Pour chaque consommateur, la valeur d'un suivi constant est moins tangible. Et le manque de transparence des secteurs de la publicité et des technologies soulève encore plus d'inquiétudes.

Une application de bons de réduction doit-elle vendre des données de localisation seconde par seconde à d'autres entreprises pour être rentable ? Cela justifie-t-il vraiment de permettre aux entreprises de suivre des millions de personnes et d'exposer potentiellement notre vie privée ?

Les entreprises de données disent que les utilisateurs consentent au suivi lorsqu'ils acceptent de partager leur emplacement. Mais ces écrans de consentement indiquent rarement clairement comment les données sont présentées et vendues. Si les entreprises étaient plus claires sur ce qu'elles font avec les données, est-ce que quelqu'un accepterait de les partager ?

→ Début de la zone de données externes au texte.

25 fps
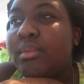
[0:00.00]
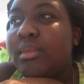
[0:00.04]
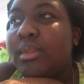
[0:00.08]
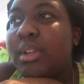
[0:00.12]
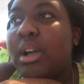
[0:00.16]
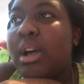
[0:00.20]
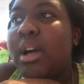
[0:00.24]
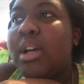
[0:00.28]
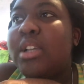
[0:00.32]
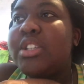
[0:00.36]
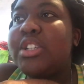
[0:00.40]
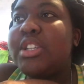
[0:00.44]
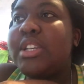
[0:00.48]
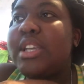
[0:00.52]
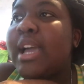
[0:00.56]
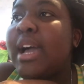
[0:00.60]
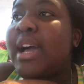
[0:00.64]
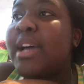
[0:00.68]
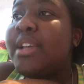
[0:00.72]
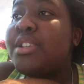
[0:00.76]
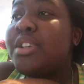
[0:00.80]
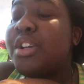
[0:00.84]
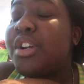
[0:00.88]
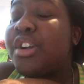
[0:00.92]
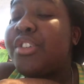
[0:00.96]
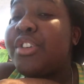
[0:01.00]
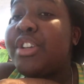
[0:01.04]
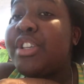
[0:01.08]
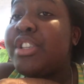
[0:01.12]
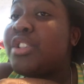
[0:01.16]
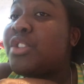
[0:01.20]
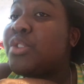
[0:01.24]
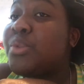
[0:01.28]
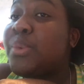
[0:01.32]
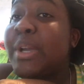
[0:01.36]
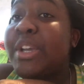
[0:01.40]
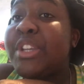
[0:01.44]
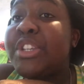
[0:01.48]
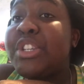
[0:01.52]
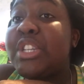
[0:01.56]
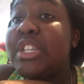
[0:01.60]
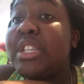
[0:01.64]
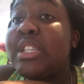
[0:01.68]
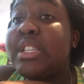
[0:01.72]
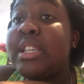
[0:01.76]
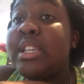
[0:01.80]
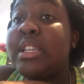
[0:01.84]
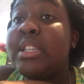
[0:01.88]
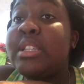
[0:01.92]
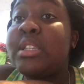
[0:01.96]
because she has her reasons why she
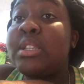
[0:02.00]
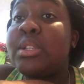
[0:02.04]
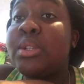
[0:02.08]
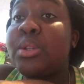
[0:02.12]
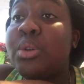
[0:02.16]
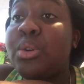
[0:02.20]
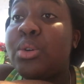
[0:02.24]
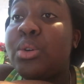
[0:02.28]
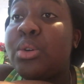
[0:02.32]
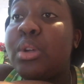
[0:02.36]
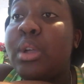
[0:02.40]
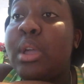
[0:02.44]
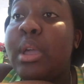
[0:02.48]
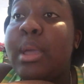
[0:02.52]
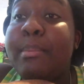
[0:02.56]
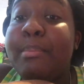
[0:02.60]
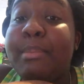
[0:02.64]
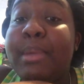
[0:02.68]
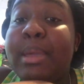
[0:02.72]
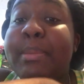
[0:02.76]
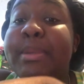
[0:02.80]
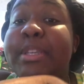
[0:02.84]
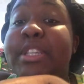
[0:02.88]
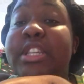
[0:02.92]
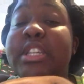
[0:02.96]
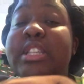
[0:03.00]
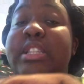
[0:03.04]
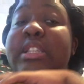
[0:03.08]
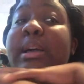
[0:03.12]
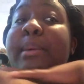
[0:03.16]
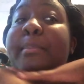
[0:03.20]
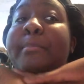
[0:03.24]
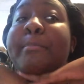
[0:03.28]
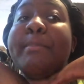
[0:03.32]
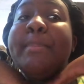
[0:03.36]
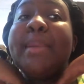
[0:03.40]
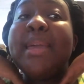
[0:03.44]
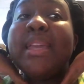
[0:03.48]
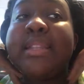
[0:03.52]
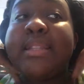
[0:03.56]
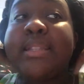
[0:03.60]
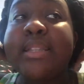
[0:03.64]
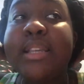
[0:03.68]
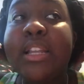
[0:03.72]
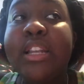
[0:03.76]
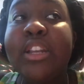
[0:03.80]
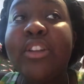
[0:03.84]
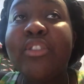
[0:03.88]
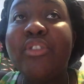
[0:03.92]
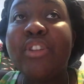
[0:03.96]
says no. Maybe she's not
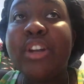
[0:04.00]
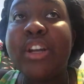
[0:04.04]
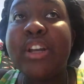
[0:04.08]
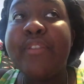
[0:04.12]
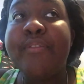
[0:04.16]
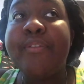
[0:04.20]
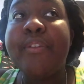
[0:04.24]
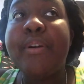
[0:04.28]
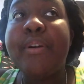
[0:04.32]
mentally ready for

Qu'en est-il des données recueillies il y a des années, avant que les piratages et les fuites ne fassent de la protection de la vie privée une question de premier plan ? Doivent-elles encore être utilisées ou doivent-elles être supprimées pour de bon ?

S'il est possible que les données stockées en toute sécurité aujourd'hui puissent facilement être piratées, divulguées ou volées, ce type de données vaut-il ce risque ?

Est-ce que toute cette surveillance et ce risque en valent la peine simplement pour que nous puissions recevoir des publicités un peu plus pertinentes ? Ou pour que les gestionnaires de fonds spéculatifs puissent s'enrichir ?

On ne peut pas s'attendre à ce que les entreprises qui profitent de nos moindres faits et gestes limitent volontairement leurs pratiques. Le Congrès doit intervenir pour protéger les besoins des Américains en tant que consommateurs et leurs droits en tant que citoyens.

En attendant, une chose est sûre : Nous vivons dans le système de surveillance le plus avancé au monde. Ce système n'a pas été créé délibérément. Il a été construit par l'interaction du progrès technologique et de la recherche du profit. Il a été construit pour faire de l'argent. Le plus grand tour que les sociétés technologiques ont joué a été de persuader la société de se surveiller elle-même.